_Activity:_ Transcribe the records below word for word, leaving every picture out.
[Exercise input Boundary: Start]
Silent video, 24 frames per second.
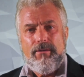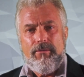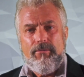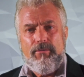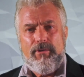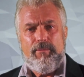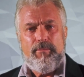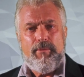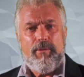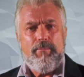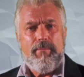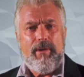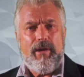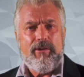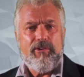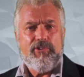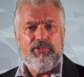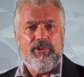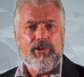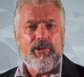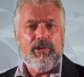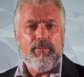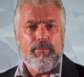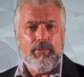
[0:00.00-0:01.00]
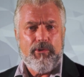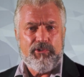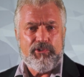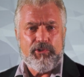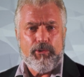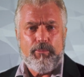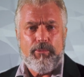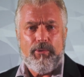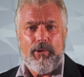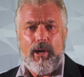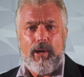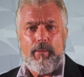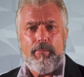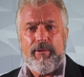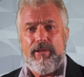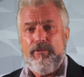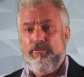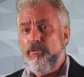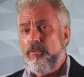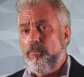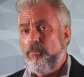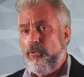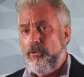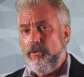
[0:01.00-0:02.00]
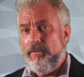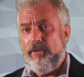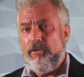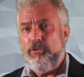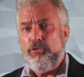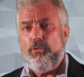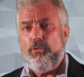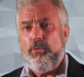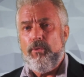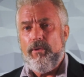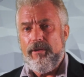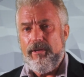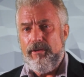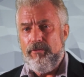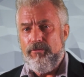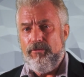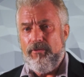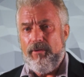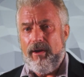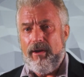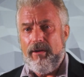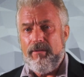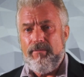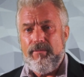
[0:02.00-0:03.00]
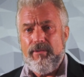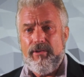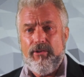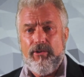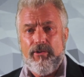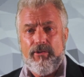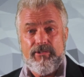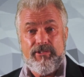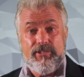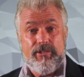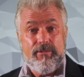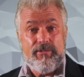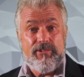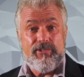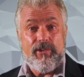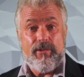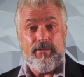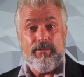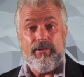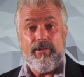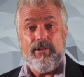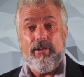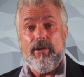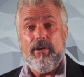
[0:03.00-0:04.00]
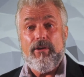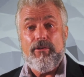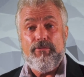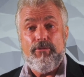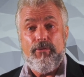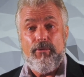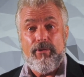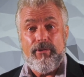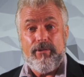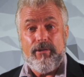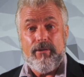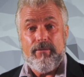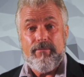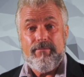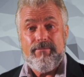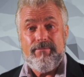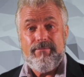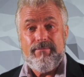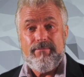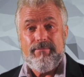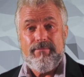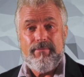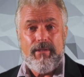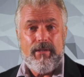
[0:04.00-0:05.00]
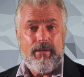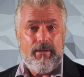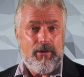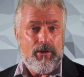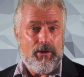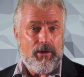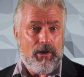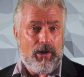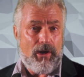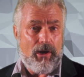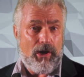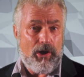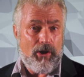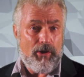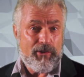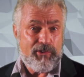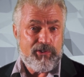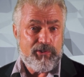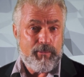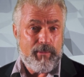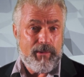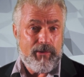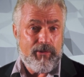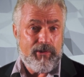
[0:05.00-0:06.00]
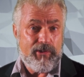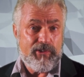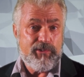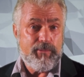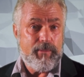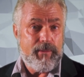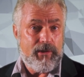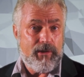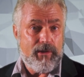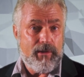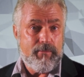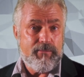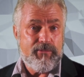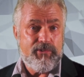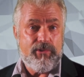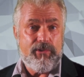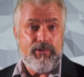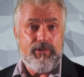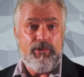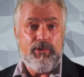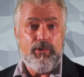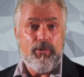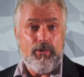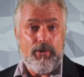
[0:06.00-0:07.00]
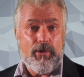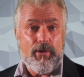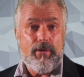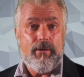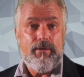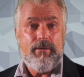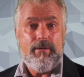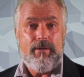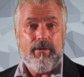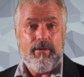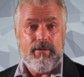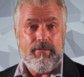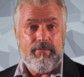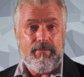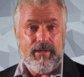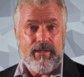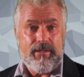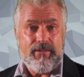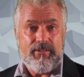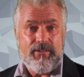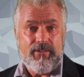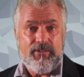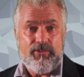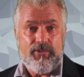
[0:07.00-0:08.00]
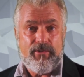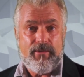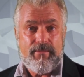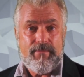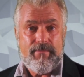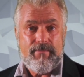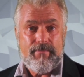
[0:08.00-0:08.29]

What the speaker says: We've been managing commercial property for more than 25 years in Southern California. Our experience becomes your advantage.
[Exercise input Boundary: End]
_Exercise solution:_
Silent video, 24 frames per second.
[0:00.00-0:01.00]
[0:01.00-0:02.00]
[0:02.00-0:03.00]
[0:03.00-0:04.00]
[0:04.00-0:05.00]
[0:05.00-0:06.00]
[0:06.00-0:07.00]
[0:07.00-0:08.00]
[0:08.00-0:08.29]

What the speaker says: We've been managing commercial property for more than 25 years in Southern California. Our experience becomes your advantage.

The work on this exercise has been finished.